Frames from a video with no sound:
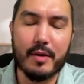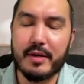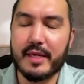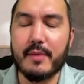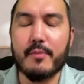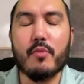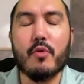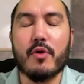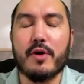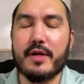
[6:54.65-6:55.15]
get
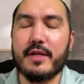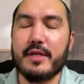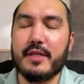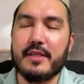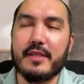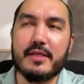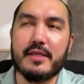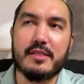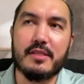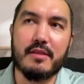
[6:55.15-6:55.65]
more into
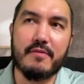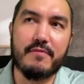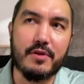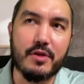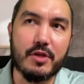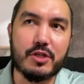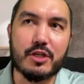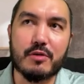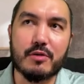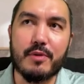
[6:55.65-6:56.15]
this in the
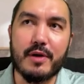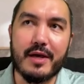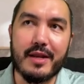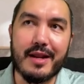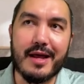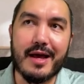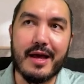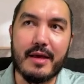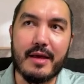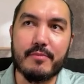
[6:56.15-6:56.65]
future, but
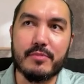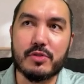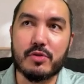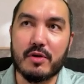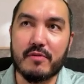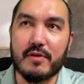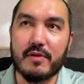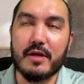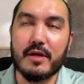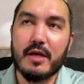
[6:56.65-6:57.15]
I'm sort
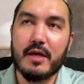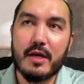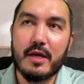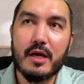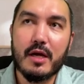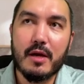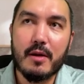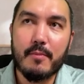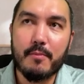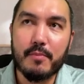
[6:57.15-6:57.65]
of a
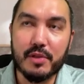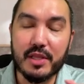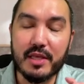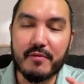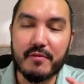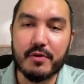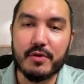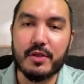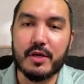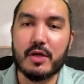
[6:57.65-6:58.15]

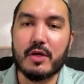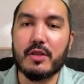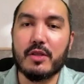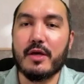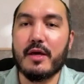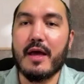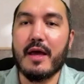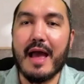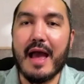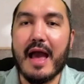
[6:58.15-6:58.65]
believer in
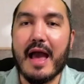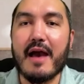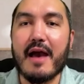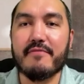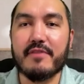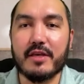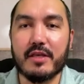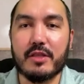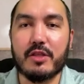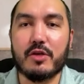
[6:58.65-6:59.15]
the
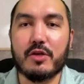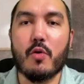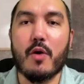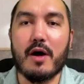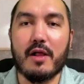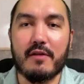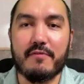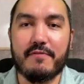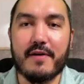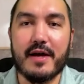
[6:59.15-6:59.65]
having
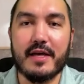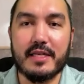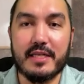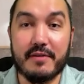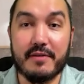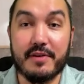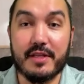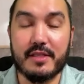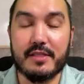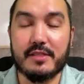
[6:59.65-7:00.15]
qualified
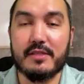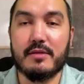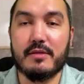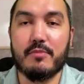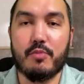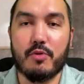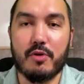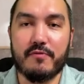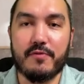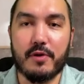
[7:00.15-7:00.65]
dividend
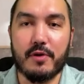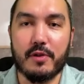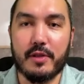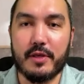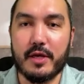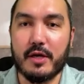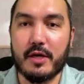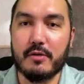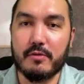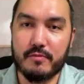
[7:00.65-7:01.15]

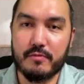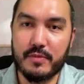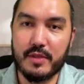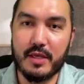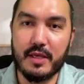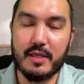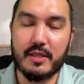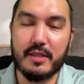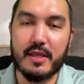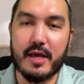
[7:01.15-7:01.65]
portfolio
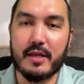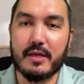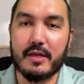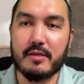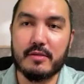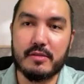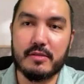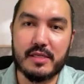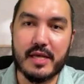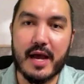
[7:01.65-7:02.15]
in that
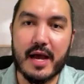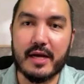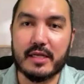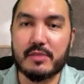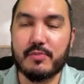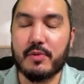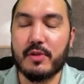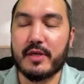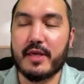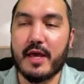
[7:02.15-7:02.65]

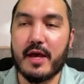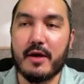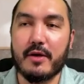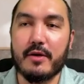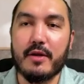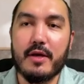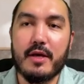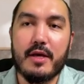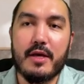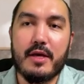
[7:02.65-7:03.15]
taxable account.
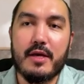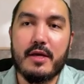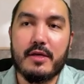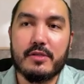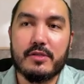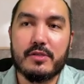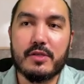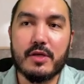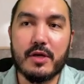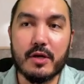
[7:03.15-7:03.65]

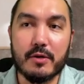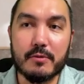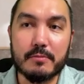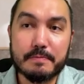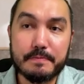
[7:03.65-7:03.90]
So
__________
• **YOUR OBJECTIVE**: Write out, word for word, the lines running from the one containing "[6:55.65-6:56.15]" to the end of the data above; the pictures are to be left out.

• **COMPLETED EXERCISE**:
[6:55.65-6:56.15]
this in the
[6:56.15-6:56.65]
future, but
[6:56.65-6:57.15]
I'm sort
[6:57.15-6:57.65]
of a
[6:57.65-6:58.15]

[6:58.15-6:58.65]
believer in
[6:58.65-6:59.15]
the
[6:59.15-6:59.65]
having
[6:59.65-7:00.15]
qualified
[7:00.15-7:00.65]
dividend
[7:00.65-7:01.15]

[7:01.15-7:01.65]
portfolio
[7:01.65-7:02.15]
in that
[7:02.15-7:02.65]

[7:02.65-7:03.15]
taxable account.
[7:03.15-7:03.65]

[7:03.65-7:03.90]
So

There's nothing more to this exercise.